++++ Task inputs

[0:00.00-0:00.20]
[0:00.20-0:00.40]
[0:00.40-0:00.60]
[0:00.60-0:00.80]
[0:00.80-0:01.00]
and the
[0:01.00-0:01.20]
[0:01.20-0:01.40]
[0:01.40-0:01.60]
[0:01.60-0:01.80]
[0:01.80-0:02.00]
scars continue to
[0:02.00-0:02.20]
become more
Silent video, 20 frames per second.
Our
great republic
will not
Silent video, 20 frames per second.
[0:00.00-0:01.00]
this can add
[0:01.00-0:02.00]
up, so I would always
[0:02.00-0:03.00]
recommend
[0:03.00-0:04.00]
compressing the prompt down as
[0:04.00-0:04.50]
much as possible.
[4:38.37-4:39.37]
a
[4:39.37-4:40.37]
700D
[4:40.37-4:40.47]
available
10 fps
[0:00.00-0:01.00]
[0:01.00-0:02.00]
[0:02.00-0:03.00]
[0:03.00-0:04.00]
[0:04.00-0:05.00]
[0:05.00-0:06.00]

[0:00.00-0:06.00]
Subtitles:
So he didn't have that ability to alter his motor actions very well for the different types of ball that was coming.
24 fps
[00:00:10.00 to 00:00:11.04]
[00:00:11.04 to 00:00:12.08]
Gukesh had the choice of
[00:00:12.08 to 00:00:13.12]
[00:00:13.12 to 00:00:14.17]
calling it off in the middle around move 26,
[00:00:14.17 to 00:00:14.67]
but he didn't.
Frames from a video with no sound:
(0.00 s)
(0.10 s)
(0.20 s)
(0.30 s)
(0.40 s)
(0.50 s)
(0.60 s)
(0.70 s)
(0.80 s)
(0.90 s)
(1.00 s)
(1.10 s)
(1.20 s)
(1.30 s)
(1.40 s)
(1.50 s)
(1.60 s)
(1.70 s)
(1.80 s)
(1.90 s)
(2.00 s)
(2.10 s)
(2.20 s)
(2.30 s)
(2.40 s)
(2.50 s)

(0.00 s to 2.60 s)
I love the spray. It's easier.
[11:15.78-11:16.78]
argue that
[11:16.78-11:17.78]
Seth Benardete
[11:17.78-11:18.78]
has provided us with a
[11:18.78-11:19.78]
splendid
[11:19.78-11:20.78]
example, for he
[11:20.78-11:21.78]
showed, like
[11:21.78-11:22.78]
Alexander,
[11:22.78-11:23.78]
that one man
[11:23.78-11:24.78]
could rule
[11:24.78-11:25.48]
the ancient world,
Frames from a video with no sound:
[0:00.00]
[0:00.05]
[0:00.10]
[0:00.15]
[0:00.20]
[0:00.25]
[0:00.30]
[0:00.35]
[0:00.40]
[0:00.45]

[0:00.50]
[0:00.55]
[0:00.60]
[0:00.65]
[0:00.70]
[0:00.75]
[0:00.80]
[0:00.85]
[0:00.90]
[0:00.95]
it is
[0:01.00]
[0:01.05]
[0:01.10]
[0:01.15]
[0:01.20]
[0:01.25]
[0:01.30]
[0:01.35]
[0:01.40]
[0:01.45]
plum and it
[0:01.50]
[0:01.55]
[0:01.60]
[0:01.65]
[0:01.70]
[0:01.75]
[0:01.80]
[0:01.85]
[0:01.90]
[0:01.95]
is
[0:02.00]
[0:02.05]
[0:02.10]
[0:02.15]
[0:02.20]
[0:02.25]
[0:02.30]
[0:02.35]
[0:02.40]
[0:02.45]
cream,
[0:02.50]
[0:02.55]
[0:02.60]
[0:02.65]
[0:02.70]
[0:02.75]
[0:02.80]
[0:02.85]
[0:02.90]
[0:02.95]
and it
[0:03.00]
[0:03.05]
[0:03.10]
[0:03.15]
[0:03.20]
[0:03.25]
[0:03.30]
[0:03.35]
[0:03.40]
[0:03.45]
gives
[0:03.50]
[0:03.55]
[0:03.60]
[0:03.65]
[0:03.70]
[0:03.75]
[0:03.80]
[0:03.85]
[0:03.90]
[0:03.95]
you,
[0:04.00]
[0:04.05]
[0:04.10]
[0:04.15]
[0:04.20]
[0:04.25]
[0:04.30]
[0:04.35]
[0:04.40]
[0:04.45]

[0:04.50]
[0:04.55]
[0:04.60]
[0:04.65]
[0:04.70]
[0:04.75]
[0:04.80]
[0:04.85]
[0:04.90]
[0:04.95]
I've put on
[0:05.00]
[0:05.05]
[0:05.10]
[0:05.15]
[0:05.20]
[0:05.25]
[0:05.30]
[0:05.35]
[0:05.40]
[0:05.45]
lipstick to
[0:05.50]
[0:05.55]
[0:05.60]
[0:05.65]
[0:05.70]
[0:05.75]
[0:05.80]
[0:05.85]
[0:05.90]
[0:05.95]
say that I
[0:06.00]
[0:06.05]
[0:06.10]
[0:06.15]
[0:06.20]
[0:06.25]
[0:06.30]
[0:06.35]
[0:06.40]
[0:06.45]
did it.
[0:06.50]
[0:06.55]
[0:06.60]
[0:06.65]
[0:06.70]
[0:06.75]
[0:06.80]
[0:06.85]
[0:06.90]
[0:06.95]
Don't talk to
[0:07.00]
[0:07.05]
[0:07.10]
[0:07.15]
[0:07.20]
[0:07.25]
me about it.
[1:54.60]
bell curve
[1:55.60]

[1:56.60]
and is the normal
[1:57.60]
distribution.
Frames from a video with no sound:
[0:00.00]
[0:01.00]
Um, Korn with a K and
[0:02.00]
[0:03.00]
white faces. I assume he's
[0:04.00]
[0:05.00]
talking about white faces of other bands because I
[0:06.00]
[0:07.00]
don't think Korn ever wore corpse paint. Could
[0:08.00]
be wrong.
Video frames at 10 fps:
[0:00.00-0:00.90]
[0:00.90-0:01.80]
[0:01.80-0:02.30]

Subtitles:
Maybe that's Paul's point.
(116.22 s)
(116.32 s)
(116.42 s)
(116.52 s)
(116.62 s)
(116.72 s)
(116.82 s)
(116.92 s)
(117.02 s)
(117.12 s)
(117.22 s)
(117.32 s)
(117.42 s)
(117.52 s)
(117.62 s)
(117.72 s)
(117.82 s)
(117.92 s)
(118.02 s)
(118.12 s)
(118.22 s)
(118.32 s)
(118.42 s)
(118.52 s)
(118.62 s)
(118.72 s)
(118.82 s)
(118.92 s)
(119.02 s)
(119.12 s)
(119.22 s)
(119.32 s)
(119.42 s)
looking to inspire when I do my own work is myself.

++++++++

Your goal:
Each entry above needs to be duplicated verbatim.

Finished exercise:
[0:00.00-0:00.20]
[0:00.20-0:00.40]
[0:00.40-0:00.60]
[0:00.60-0:00.80]
[0:00.80-0:01.00]
and the
[0:01.00-0:01.20]
[0:01.20-0:01.40]
[0:01.40-0:01.60]
[0:01.60-0:01.80]
[0:01.80-0:02.00]
scars continue to
[0:02.00-0:02.20]
become more
Silent video, 20 frames per second.
Our
great republic
will not
Silent video, 20 frames per second.
[0:00.00-0:01.00]
this can add
[0:01.00-0:02.00]
up, so I would always
[0:02.00-0:03.00]
recommend
[0:03.00-0:04.00]
compressing the prompt down as
[0:04.00-0:04.50]
much as possible.
[4:38.37-4:39.37]
a
[4:39.37-4:40.37]
700D
[4:40.37-4:40.47]
available
10 fps
[0:00.00-0:01.00]
[0:01.00-0:02.00]
[0:02.00-0:03.00]
[0:03.00-0:04.00]
[0:04.00-0:05.00]
[0:05.00-0:06.00]

[0:00.00-0:06.00]
Subtitles:
So he didn't have that ability to alter his motor actions very well for the different types of ball that was coming.
24 fps
[00:00:10.00 to 00:00:11.04]
[00:00:11.04 to 00:00:12.08]
Gukesh had the choice of
[00:00:12.08 to 00:00:13.12]
[00:00:13.12 to 00:00:14.17]
calling it off in the middle around move 26,
[00:00:14.17 to 00:00:14.67]
but he didn't.
Frames from a video with no sound:
(0.00 s)
(0.10 s)
(0.20 s)
(0.30 s)
(0.40 s)
(0.50 s)
(0.60 s)
(0.70 s)
(0.80 s)
(0.90 s)
(1.00 s)
(1.10 s)
(1.20 s)
(1.30 s)
(1.40 s)
(1.50 s)
(1.60 s)
(1.70 s)
(1.80 s)
(1.90 s)
(2.00 s)
(2.10 s)
(2.20 s)
(2.30 s)
(2.40 s)
(2.50 s)

(0.00 s to 2.60 s)
I love the spray. It's easier.
[11:15.78-11:16.78]
argue that
[11:16.78-11:17.78]
Seth Benardete
[11:17.78-11:18.78]
has provided us with a
[11:18.78-11:19.78]
splendid
[11:19.78-11:20.78]
example, for he
[11:20.78-11:21.78]
showed, like
[11:21.78-11:22.78]
Alexander,
[11:22.78-11:23.78]
that one man
[11:23.78-11:24.78]
could rule
[11:24.78-11:25.48]
the ancient world,
Frames from a video with no sound:
[0:00.00]
[0:00.05]
[0:00.10]
[0:00.15]
[0:00.20]
[0:00.25]
[0:00.30]
[0:00.35]
[0:00.40]
[0:00.45]

[0:00.50]
[0:00.55]
[0:00.60]
[0:00.65]
[0:00.70]
[0:00.75]
[0:00.80]
[0:00.85]
[0:00.90]
[0:00.95]
it is
[0:01.00]
[0:01.05]
[0:01.10]
[0:01.15]
[0:01.20]
[0:01.25]
[0:01.30]
[0:01.35]
[0:01.40]
[0:01.45]
plum and it
[0:01.50]
[0:01.55]
[0:01.60]
[0:01.65]
[0:01.70]
[0:01.75]
[0:01.80]
[0:01.85]
[0:01.90]
[0:01.95]
is
[0:02.00]
[0:02.05]
[0:02.10]
[0:02.15]
[0:02.20]
[0:02.25]
[0:02.30]
[0:02.35]
[0:02.40]
[0:02.45]
cream,
[0:02.50]
[0:02.55]
[0:02.60]
[0:02.65]
[0:02.70]
[0:02.75]
[0:02.80]
[0:02.85]
[0:02.90]
[0:02.95]
and it
[0:03.00]
[0:03.05]
[0:03.10]
[0:03.15]
[0:03.20]
[0:03.25]
[0:03.30]
[0:03.35]
[0:03.40]
[0:03.45]
gives
[0:03.50]
[0:03.55]
[0:03.60]
[0:03.65]
[0:03.70]
[0:03.75]
[0:03.80]
[0:03.85]
[0:03.90]
[0:03.95]
you,
[0:04.00]
[0:04.05]
[0:04.10]
[0:04.15]
[0:04.20]
[0:04.25]
[0:04.30]
[0:04.35]
[0:04.40]
[0:04.45]

[0:04.50]
[0:04.55]
[0:04.60]
[0:04.65]
[0:04.70]
[0:04.75]
[0:04.80]
[0:04.85]
[0:04.90]
[0:04.95]
I've put on
[0:05.00]
[0:05.05]
[0:05.10]
[0:05.15]
[0:05.20]
[0:05.25]
[0:05.30]
[0:05.35]
[0:05.40]
[0:05.45]
lipstick to
[0:05.50]
[0:05.55]
[0:05.60]
[0:05.65]
[0:05.70]
[0:05.75]
[0:05.80]
[0:05.85]
[0:05.90]
[0:05.95]
say that I
[0:06.00]
[0:06.05]
[0:06.10]
[0:06.15]
[0:06.20]
[0:06.25]
[0:06.30]
[0:06.35]
[0:06.40]
[0:06.45]
did it.
[0:06.50]
[0:06.55]
[0:06.60]
[0:06.65]
[0:06.70]
[0:06.75]
[0:06.80]
[0:06.85]
[0:06.90]
[0:06.95]
Don't talk to
[0:07.00]
[0:07.05]
[0:07.10]
[0:07.15]
[0:07.20]
[0:07.25]
me about it.
[1:54.60]
bell curve
[1:55.60]

[1:56.60]
and is the normal
[1:57.60]
distribution.
Frames from a video with no sound:
[0:00.00]
[0:01.00]
Um, Korn with a K and
[0:02.00]
[0:03.00]
white faces. I assume he's
[0:04.00]
[0:05.00]
talking about white faces of other bands because I
[0:06.00]
[0:07.00]
don't think Korn ever wore corpse paint. Could
[0:08.00]
be wrong.
Video frames at 10 fps:
[0:00.00-0:00.90]
[0:00.90-0:01.80]
[0:01.80-0:02.30]

Subtitles:
Maybe that's Paul's point.
(116.22 s)
(116.32 s)
(116.42 s)
(116.52 s)
(116.62 s)
(116.72 s)
(116.82 s)
(116.92 s)
(117.02 s)
(117.12 s)
(117.22 s)
(117.32 s)
(117.42 s)
(117.52 s)
(117.62 s)
(117.72 s)
(117.82 s)
(117.92 s)
(118.02 s)
(118.12 s)
(118.22 s)
(118.32 s)
(118.42 s)
(118.52 s)
(118.62 s)
(118.72 s)
(118.82 s)
(118.92 s)
(119.02 s)
(119.12 s)
(119.22 s)
(119.32 s)
(119.42 s)
looking to inspire when I do my own work is myself.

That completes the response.